Hoy, un cuarto de siglo después, tras su nombramiento como canónigo de la catedral de Sevilla por el arzobispo de la diócesis hispalense, comentaba así al Diario de Sevilla:
«Con lo que me reído yo de los canónigos, con lo que he escrito de ellos... En mis tiempos de curita joven, iban a merendar con las marquesas y eran muy distinguidos. Ahora ya es otra cosa, y son una gente estupenda. Aunque yo no me veo vestido de colorado, la verdad es que no».
José María Javierre tiene una larga y fecunda trayectoria a sus espaldas. Sacerdote desde 1947, ha trabajado en los diarios YA y El Correo, así como en TVE y Canal Sur TV. Ha sido corresponsal en Roma y en el Vaticano, y colaborador en numerosas revistas. Sus biografías de santos y Papas han tenido un gran éxito editorial, y lo
sitúan entre los autores de literatura religiosa más vendida en España. «Con mis libros –dice–, quisiera transmitir a mis lectores que esta caravana que somos sobre la tierra, a pesar de tantos pesares, calza sandalias de esperanza. En la cima de la colina nos aguarda el abrazo del Padre cariñoso. Todo acabará bien, muy bien, todo».

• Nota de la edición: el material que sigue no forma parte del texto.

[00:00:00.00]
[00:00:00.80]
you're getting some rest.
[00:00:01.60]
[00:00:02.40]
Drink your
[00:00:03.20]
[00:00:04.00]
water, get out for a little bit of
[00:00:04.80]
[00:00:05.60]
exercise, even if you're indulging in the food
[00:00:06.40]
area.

Si el paso de los años permite al hombre conocerse más y mejor, la larga experiencia de Javierre le hace hablar con reconocida madurez. Así se dirigía hace poco a la revista Paraula: «Hoy, más que jubilarme, estoy viejito. Pero los amigos no me dejan morirme... Los santos que he biografiado van a plantearme una cuestión: Has estudiado tantos ejemplos excelentes, ¿y de qué te sirvió, si no supiste imitarlos? Si tuviese que escribir hoy mi propia vida, sería un auténtico desastre. El miserere...»

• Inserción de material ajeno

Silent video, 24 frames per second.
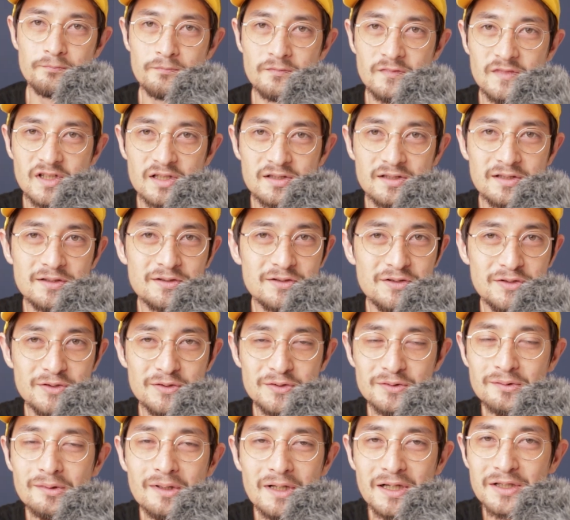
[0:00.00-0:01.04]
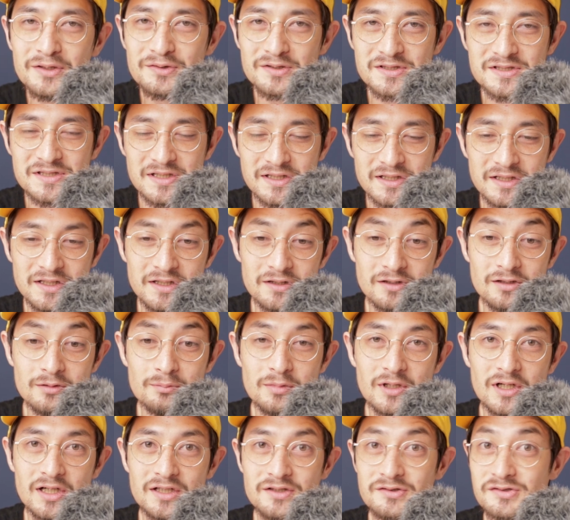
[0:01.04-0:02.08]
Nothing too interesting here,
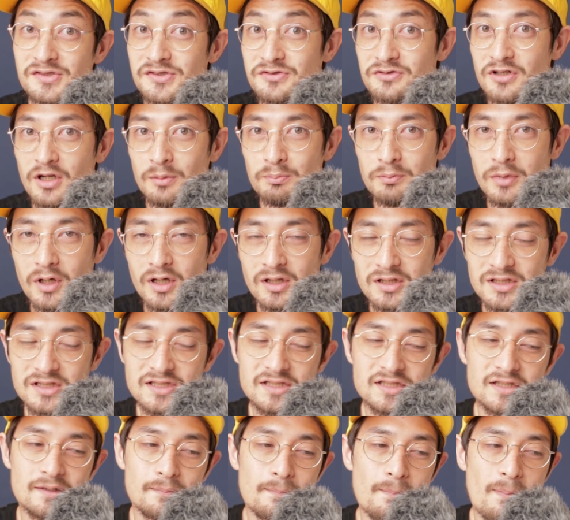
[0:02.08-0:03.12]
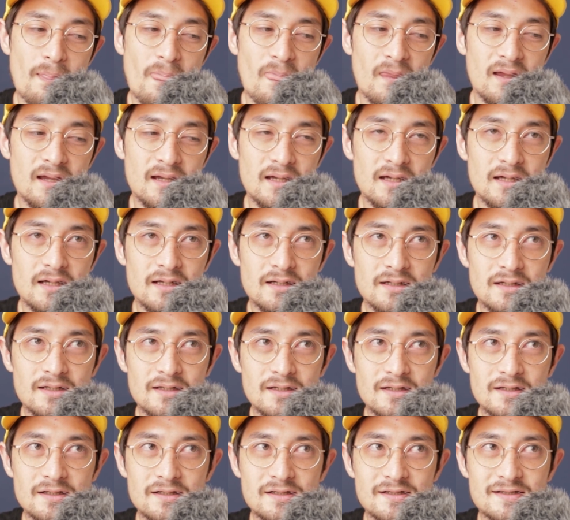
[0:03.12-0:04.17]
but I use Dropbox. It
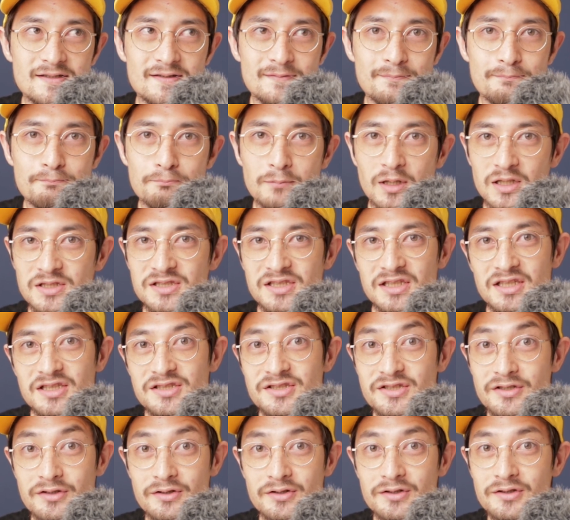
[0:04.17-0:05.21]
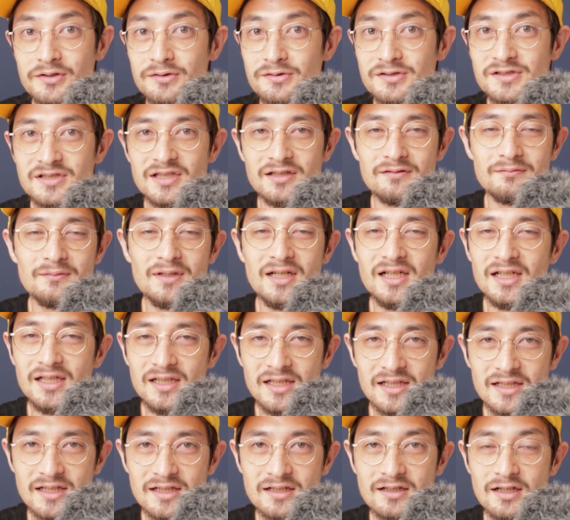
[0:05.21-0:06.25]
is much easier to use than
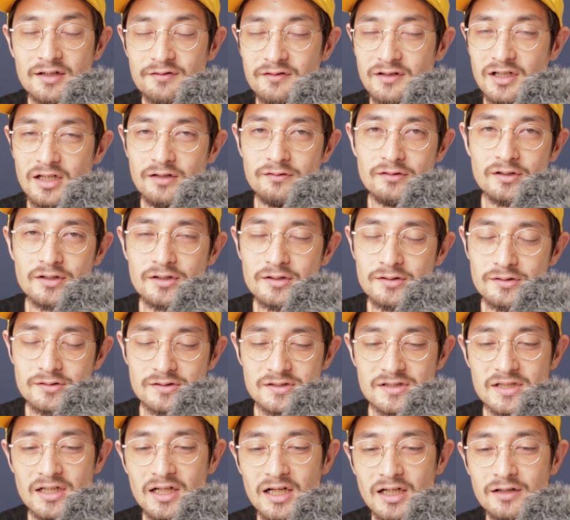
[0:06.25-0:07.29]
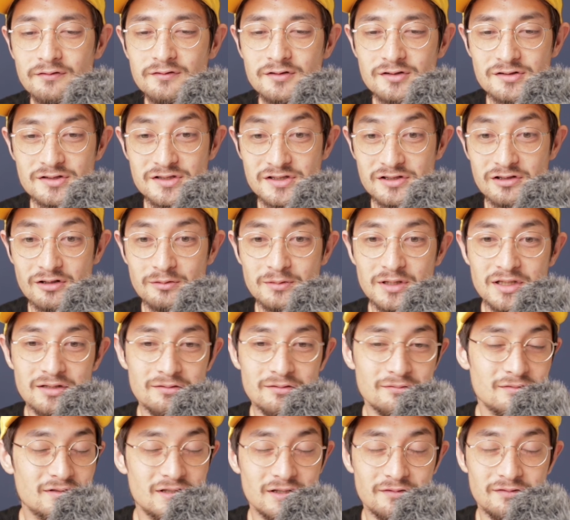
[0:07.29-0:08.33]
anything I've ever used. I've used so many
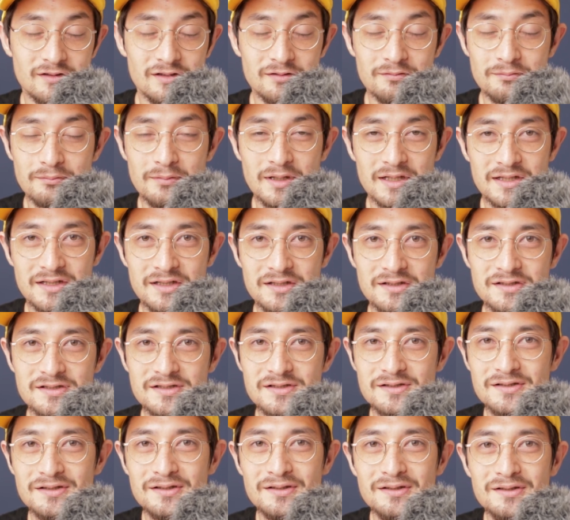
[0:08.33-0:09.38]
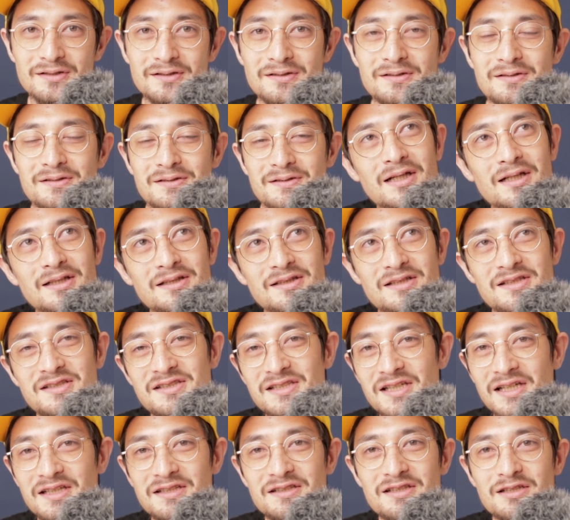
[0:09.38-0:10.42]
different methods to
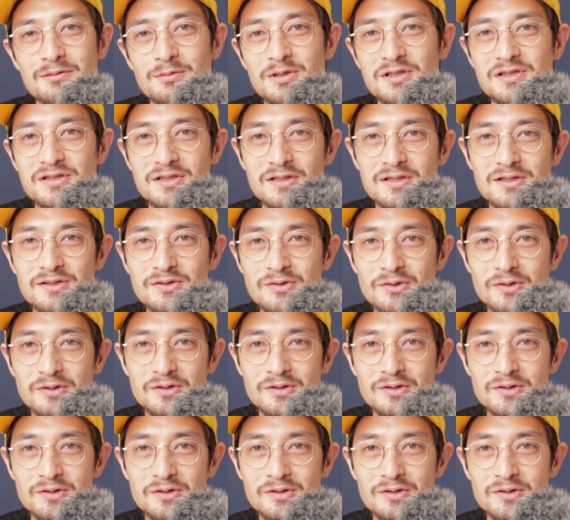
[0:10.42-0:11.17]
send images or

En esa misma encuesta de 1958, Javierre intentaba penetrar, con humildad, en el misterio de la llamada al sacerdocio: «Nosotros, asustados, cazados por Dios, capturados, caídos en el pozo del misterio; y, al mismo tiempo, contemplados, señalados por los hombres, odiados y amados, acuciados, objeto de esperanza y de escándalo, de pasión y de amor para los que solemos llamar hermanos, y a veces amigos, con voz temblona, dudosa. Alegres por definición y por asombro, tristes como nadie, esperanzados y aturdidos, decaídos, rotos, cimiento firme, arena intranquila... Sí, querednos un poco y tenednos compasión».